In [None]:
# Initialize Otter
import otter
grader = otter.Notebook("lab04.ipynb")

In [None]:
import sqlalchemy
import sqlite3
import pandas as pd
import numpy as np

# Lab 4: SQL 
This notebook is an introduction to SQL. **We will be working with a SQLite dataset: the International Debt (2) Database collected by [the World Bank](https://www.worldbank.org/en/programs/debt-statistics/ids#standard). The dataset contains information about the amount of debt (in USD) owed by developing countries across several categories.** We are going to find the answers to questions like:

- What is the total amount of debt that is owed by the countries listed in the dataset?
- Which country owns the maximum amount of debt and what does that amount look like?
- What is the average amount of debt owed by countries across different debt indicators? 

From the International Debt (2) Database, we will be working with the debt table that includes 5 columns and 2357 rows. We will use this international debt database table to practice basic SQL queries with [SQL magic functions](https://jupyter-tutorial.readthedocs.io/en/stable/data-processing/postgresql/ipython-sql.html). 

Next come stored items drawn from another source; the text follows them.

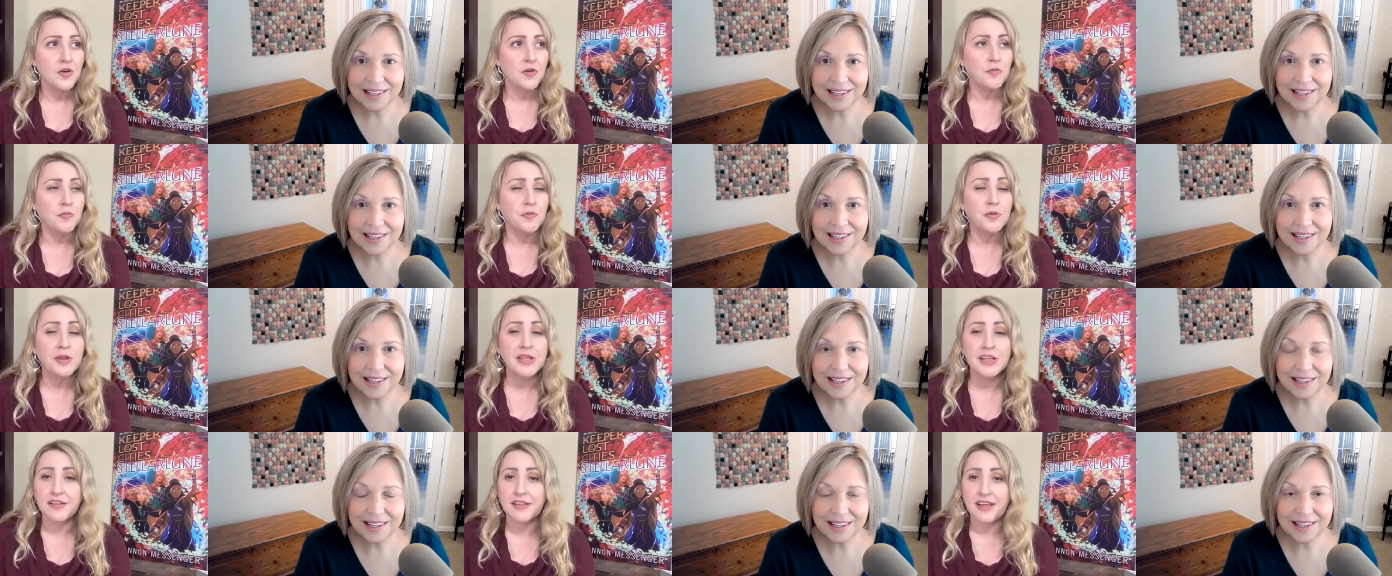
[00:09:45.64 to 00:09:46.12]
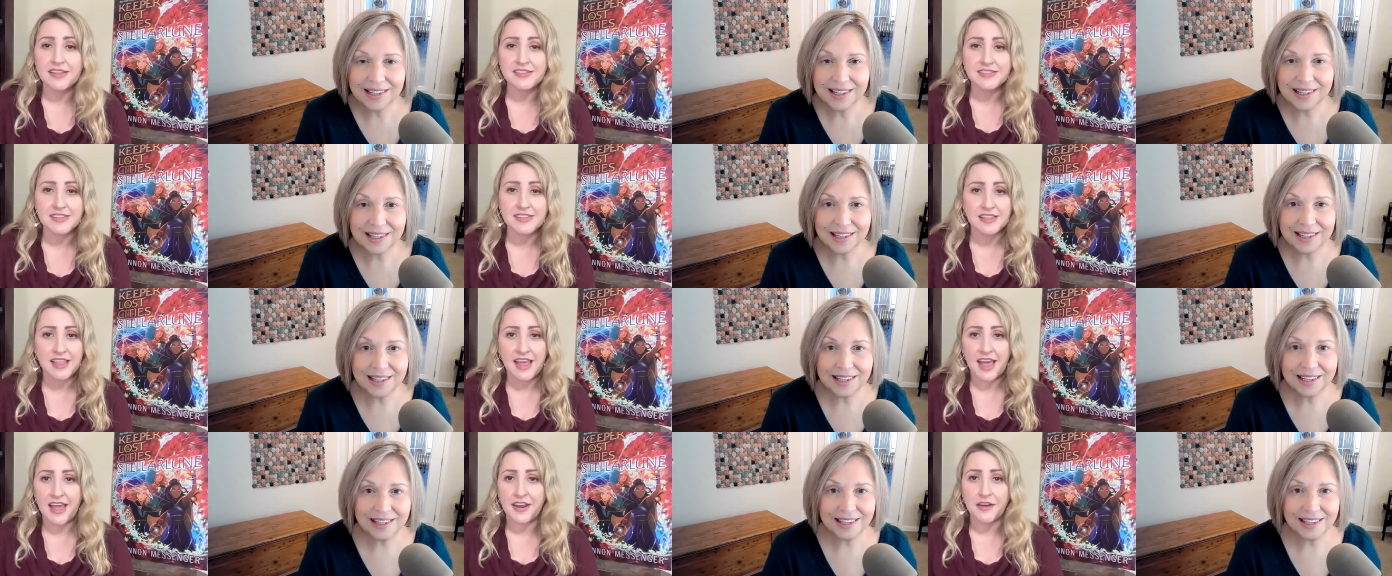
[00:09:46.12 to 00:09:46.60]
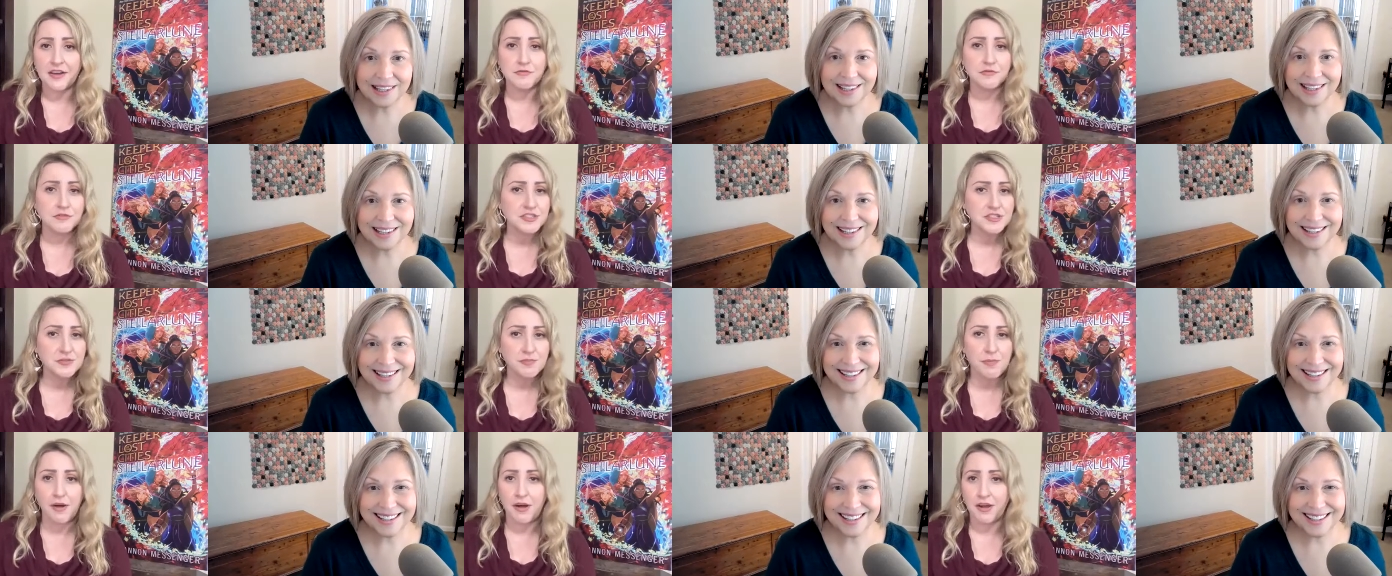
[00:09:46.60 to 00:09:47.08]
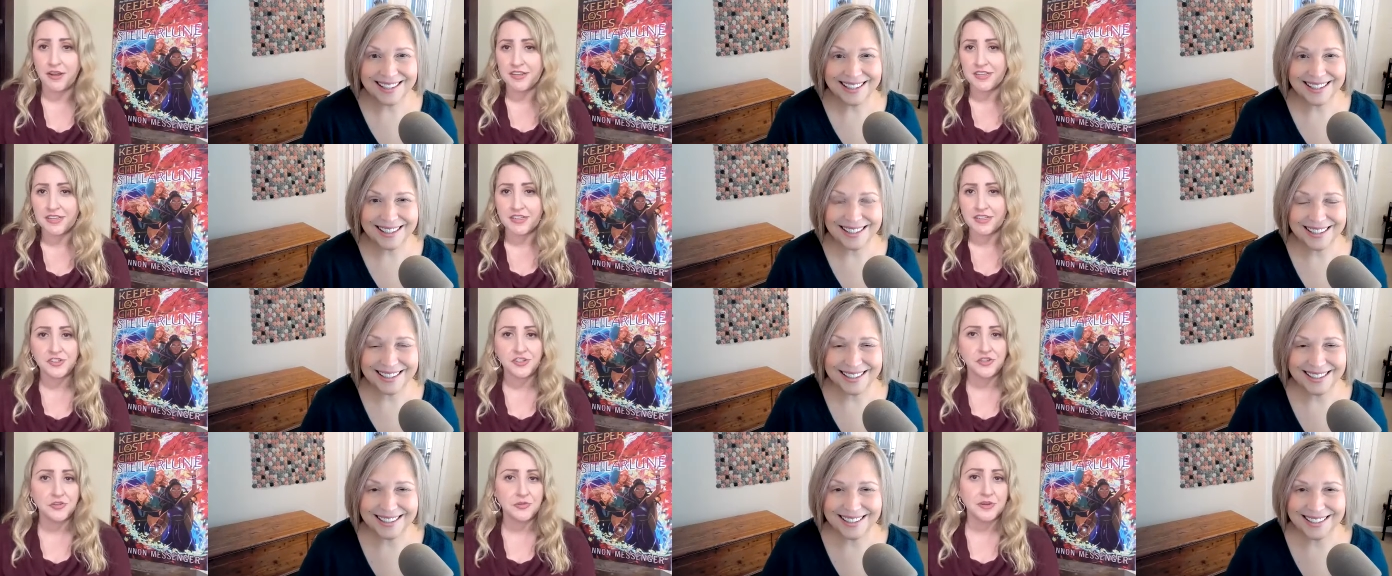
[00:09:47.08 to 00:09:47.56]
Speaker 1: realizing that and
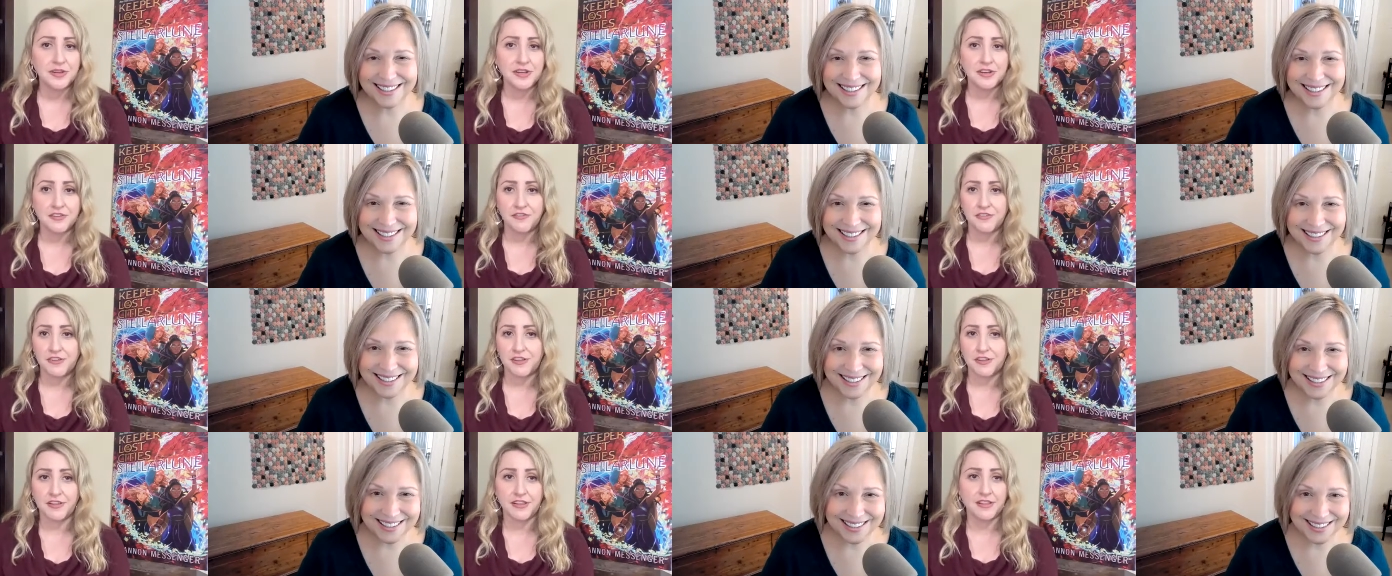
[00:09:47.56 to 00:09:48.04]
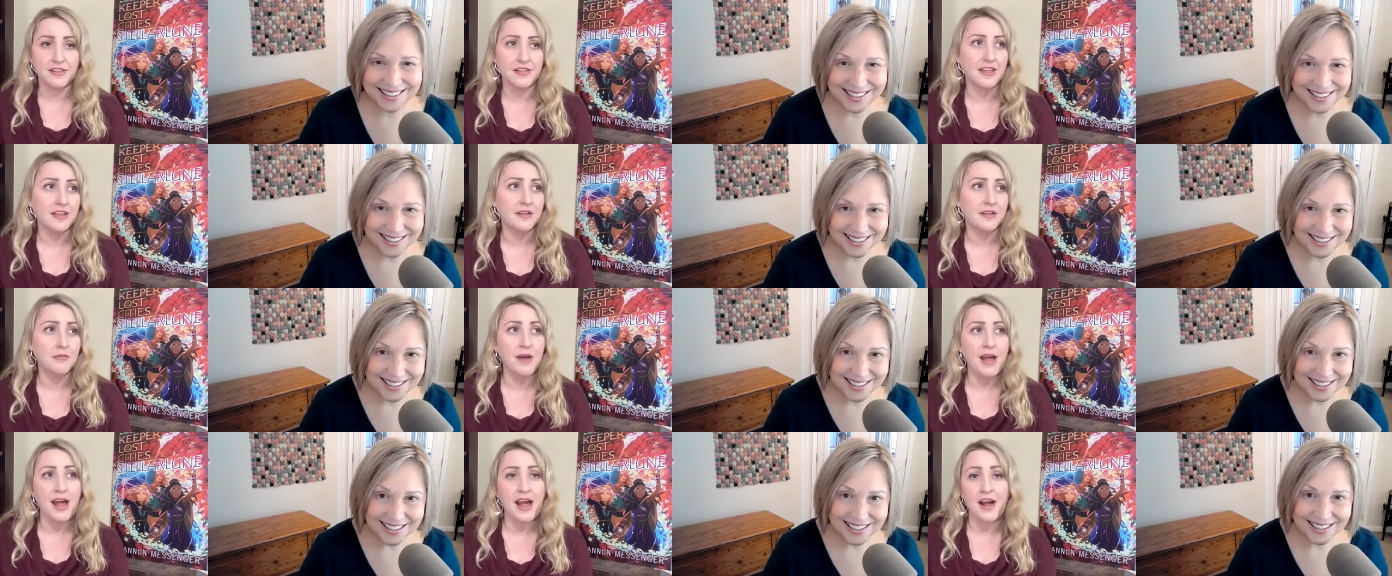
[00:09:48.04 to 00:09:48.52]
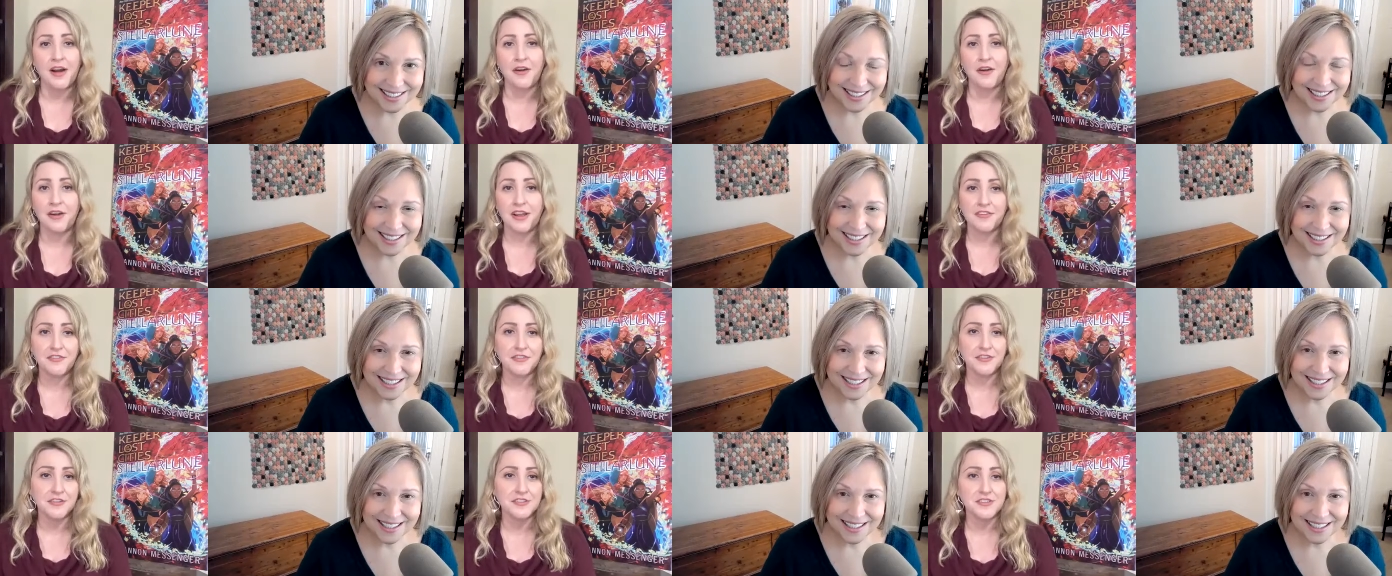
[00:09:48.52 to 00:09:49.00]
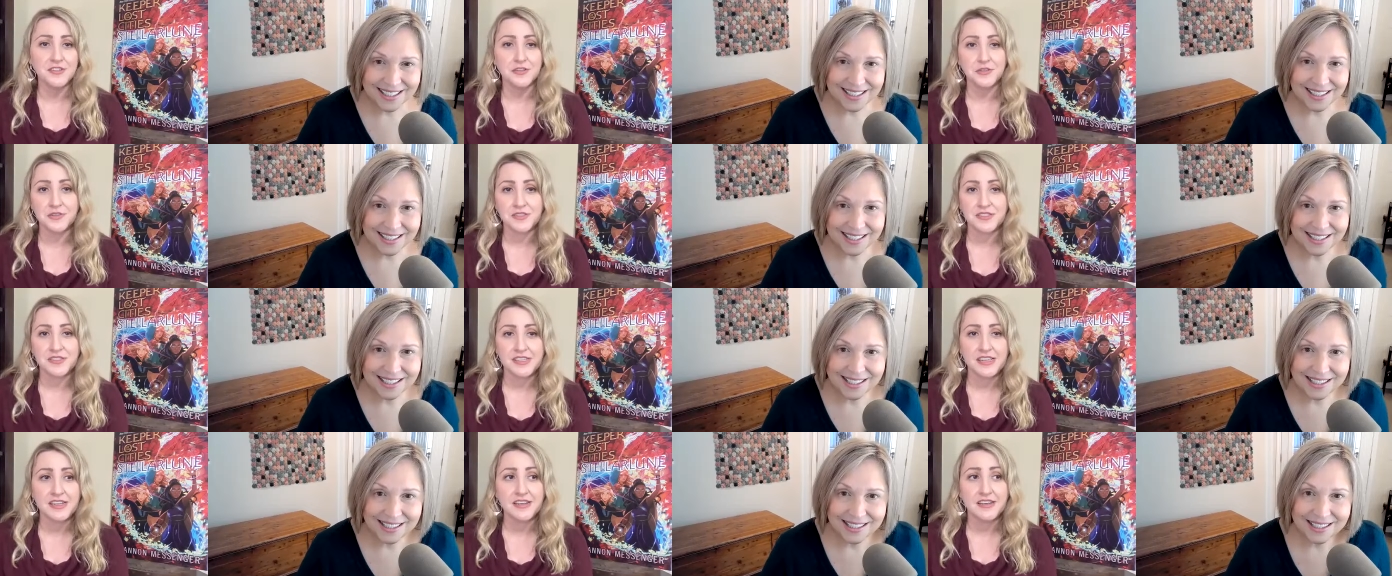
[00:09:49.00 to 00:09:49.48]
responding to it and feeling like, wow, I feel so
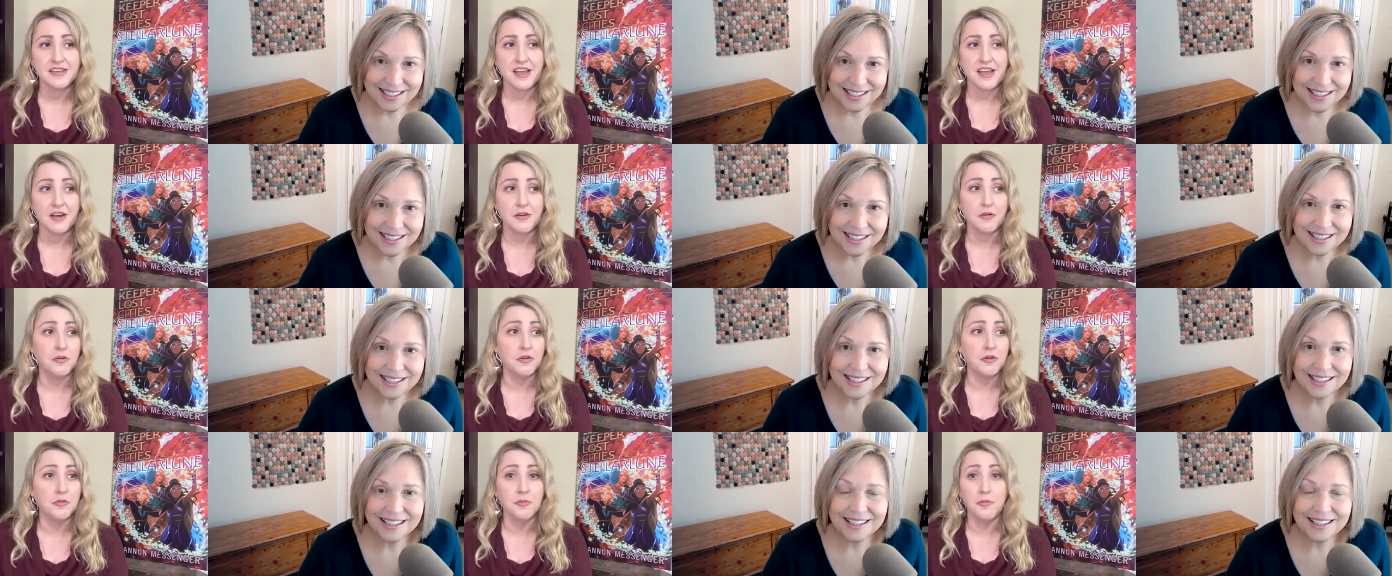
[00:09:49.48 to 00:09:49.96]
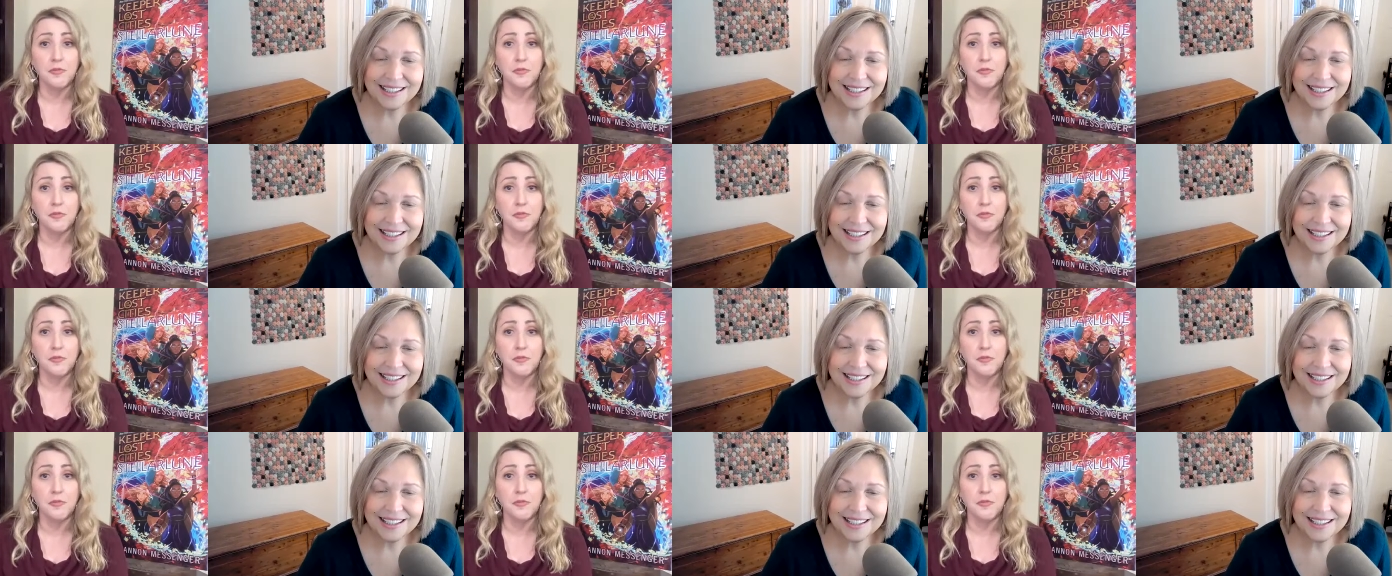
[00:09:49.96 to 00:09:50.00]
seen now,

**Learning Objectives:**   
- Practice basic SQL queries
- Translate between SQL queries and Pandas methods

## Setup

In [None]:
# %load_ext sql
%reload_ext sql

In [None]:
# create a SQL Alchemy connection to the database
%sql sqlite:///international_debt_2.db
conn = sqlite3.connect("international_debt_2.db")
engine = sqlalchemy.create_engine("sqlite:///international_debt_2.db")

Let's load in the database by using cell magic so that we can explore the database. 

In [None]:
%%sql
SELECT * FROM sqlite_master WHERE type='table';

From running the above cell, we see the database has one table debt that we will be using in this notebook.

---
## Part 1: Exploring the Data

We want to read the data from a SQL database using a SQL query. 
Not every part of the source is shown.